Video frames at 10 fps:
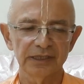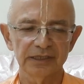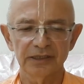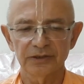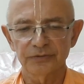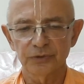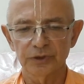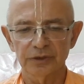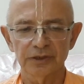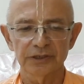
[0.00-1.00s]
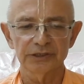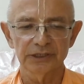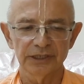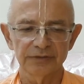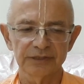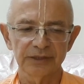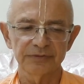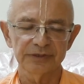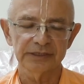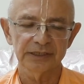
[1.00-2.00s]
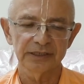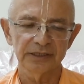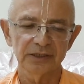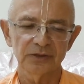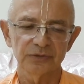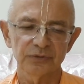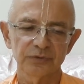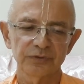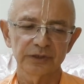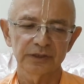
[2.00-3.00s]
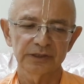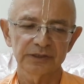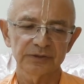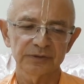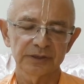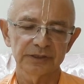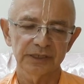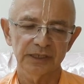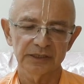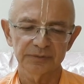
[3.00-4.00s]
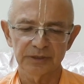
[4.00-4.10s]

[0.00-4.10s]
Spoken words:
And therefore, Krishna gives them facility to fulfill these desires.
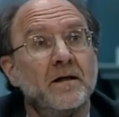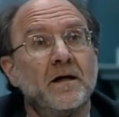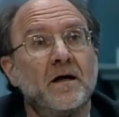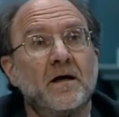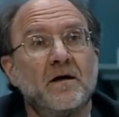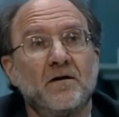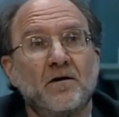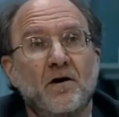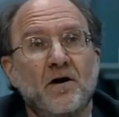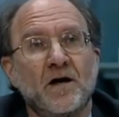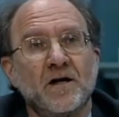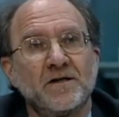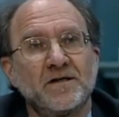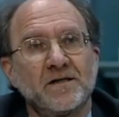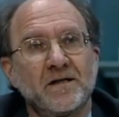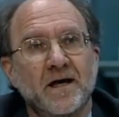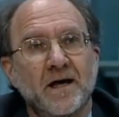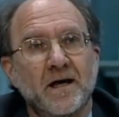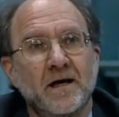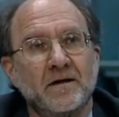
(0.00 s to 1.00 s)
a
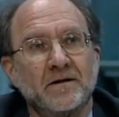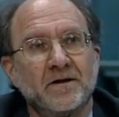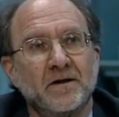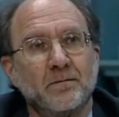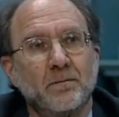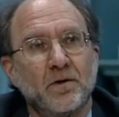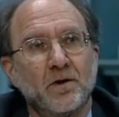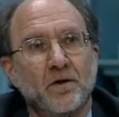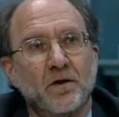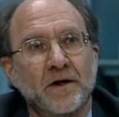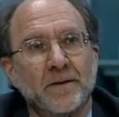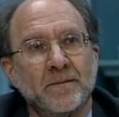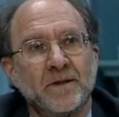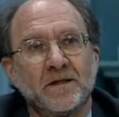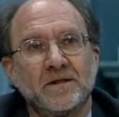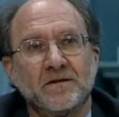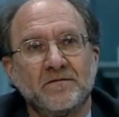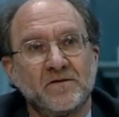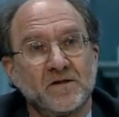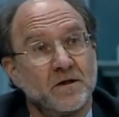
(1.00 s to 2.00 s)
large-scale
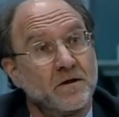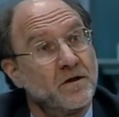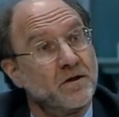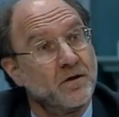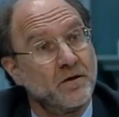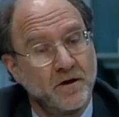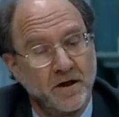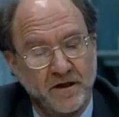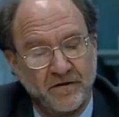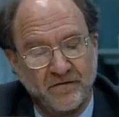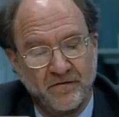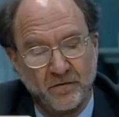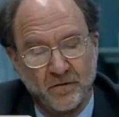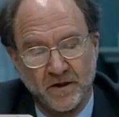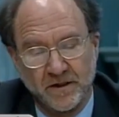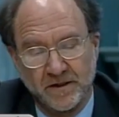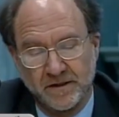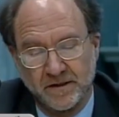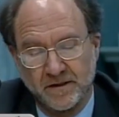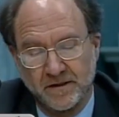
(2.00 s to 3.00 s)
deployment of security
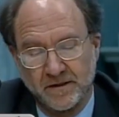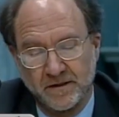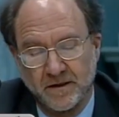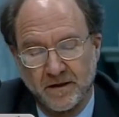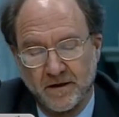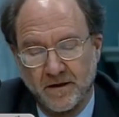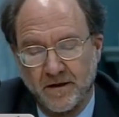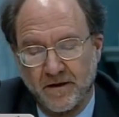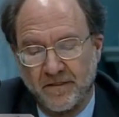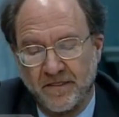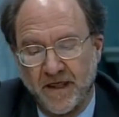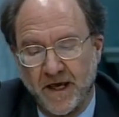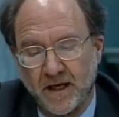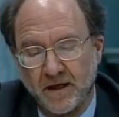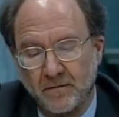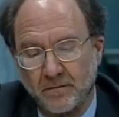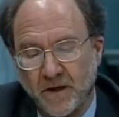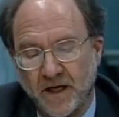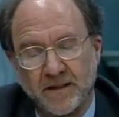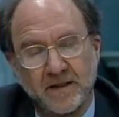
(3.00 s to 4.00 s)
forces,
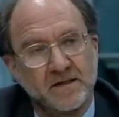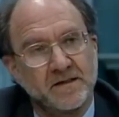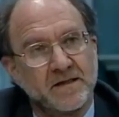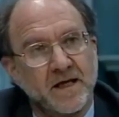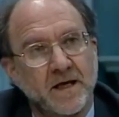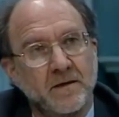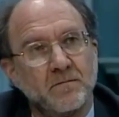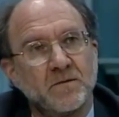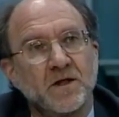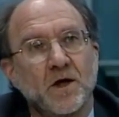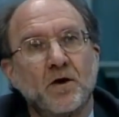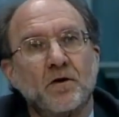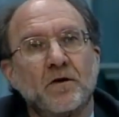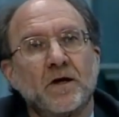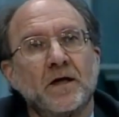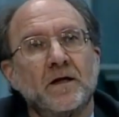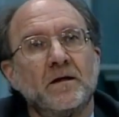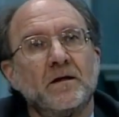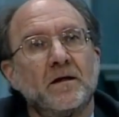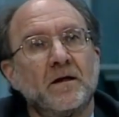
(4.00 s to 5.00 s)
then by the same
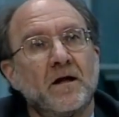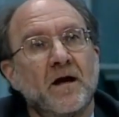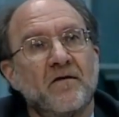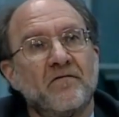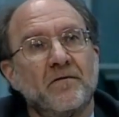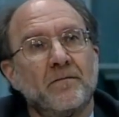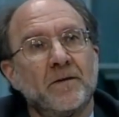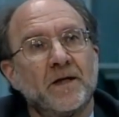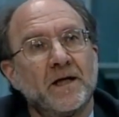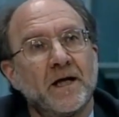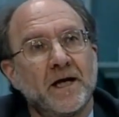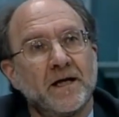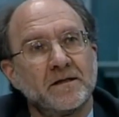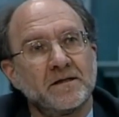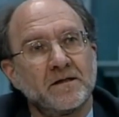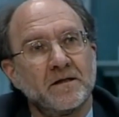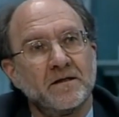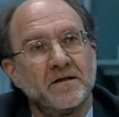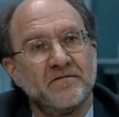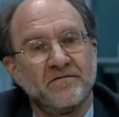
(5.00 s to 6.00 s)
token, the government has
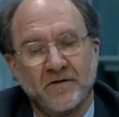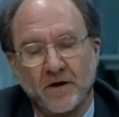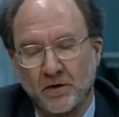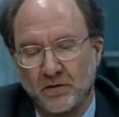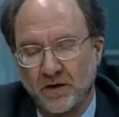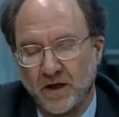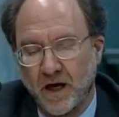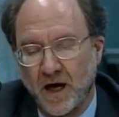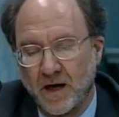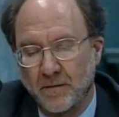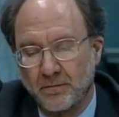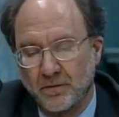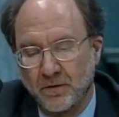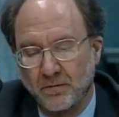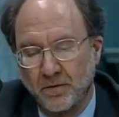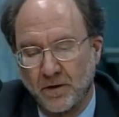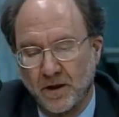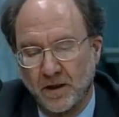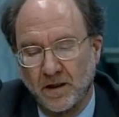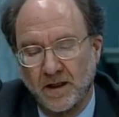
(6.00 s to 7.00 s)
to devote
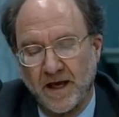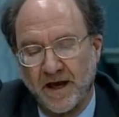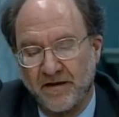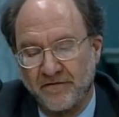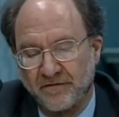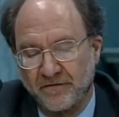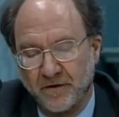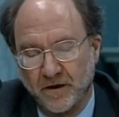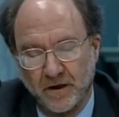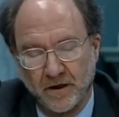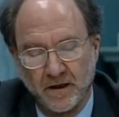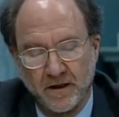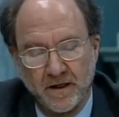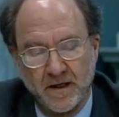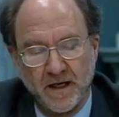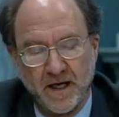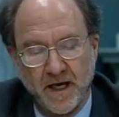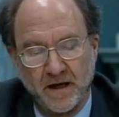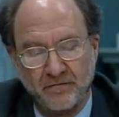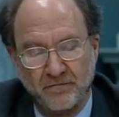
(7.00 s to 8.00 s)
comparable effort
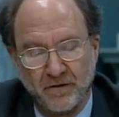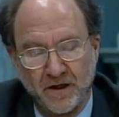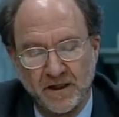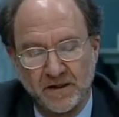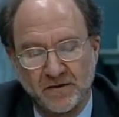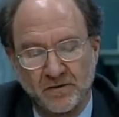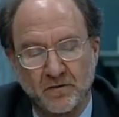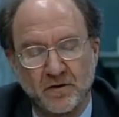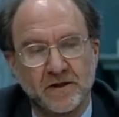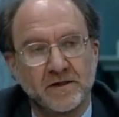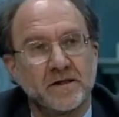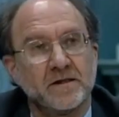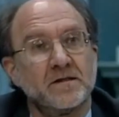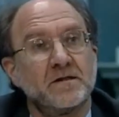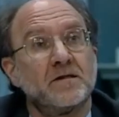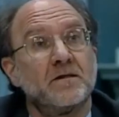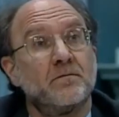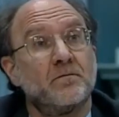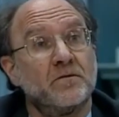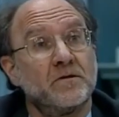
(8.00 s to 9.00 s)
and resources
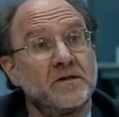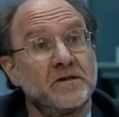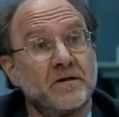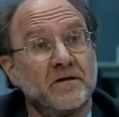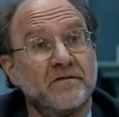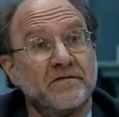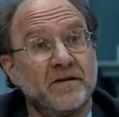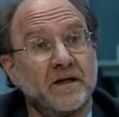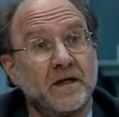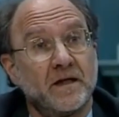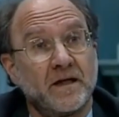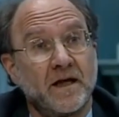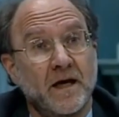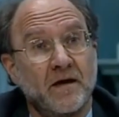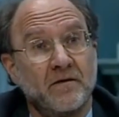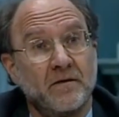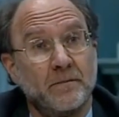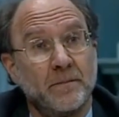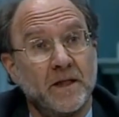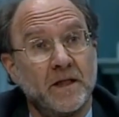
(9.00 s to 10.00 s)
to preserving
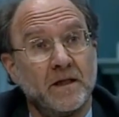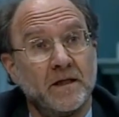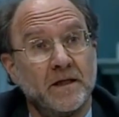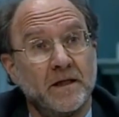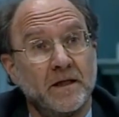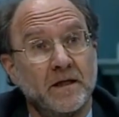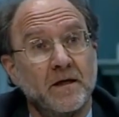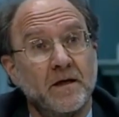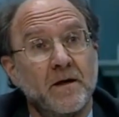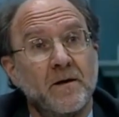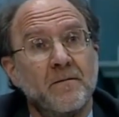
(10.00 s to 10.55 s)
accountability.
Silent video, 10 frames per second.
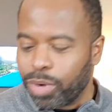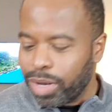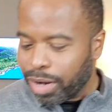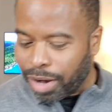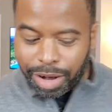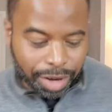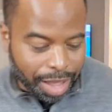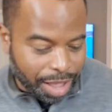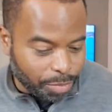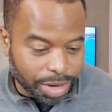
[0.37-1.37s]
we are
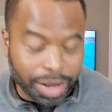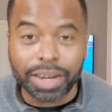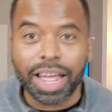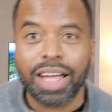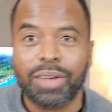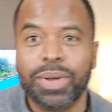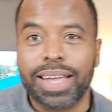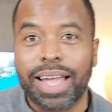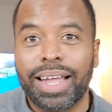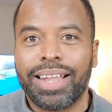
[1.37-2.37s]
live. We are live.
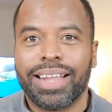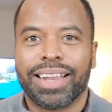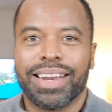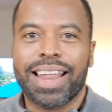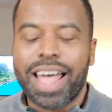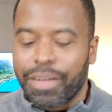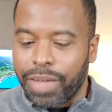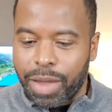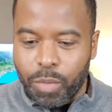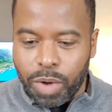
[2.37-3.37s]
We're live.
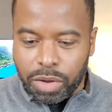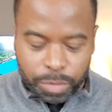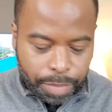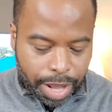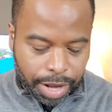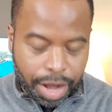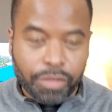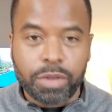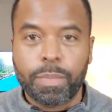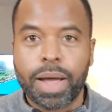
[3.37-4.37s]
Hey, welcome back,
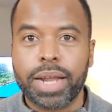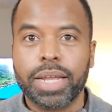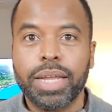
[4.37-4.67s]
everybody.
★ ★ ★ ★
WORK TO BE COMPLETED
Please reproduce the data above word for word, skipping all images.

SOLUTION TO THE EXERCISE
Video frames at 10 fps:
[0.00-1.00s]
[1.00-2.00s]
[2.00-3.00s]
[3.00-4.00s]
[4.00-4.10s]

[0.00-4.10s]
Spoken words:
And therefore, Krishna gives them facility to fulfill these desires.
(0.00 s to 1.00 s)
a
(1.00 s to 2.00 s)
large-scale
(2.00 s to 3.00 s)
deployment of security
(3.00 s to 4.00 s)
forces,
(4.00 s to 5.00 s)
then by the same
(5.00 s to 6.00 s)
token, the government has
(6.00 s to 7.00 s)
to devote
(7.00 s to 8.00 s)
comparable effort
(8.00 s to 9.00 s)
and resources
(9.00 s to 10.00 s)
to preserving
(10.00 s to 10.55 s)
accountability.
Silent video, 10 frames per second.
[0.37-1.37s]
we are
[1.37-2.37s]
live. We are live.
[2.37-3.37s]
We're live.
[3.37-4.37s]
Hey, welcome back,
[4.37-4.67s]
everybody.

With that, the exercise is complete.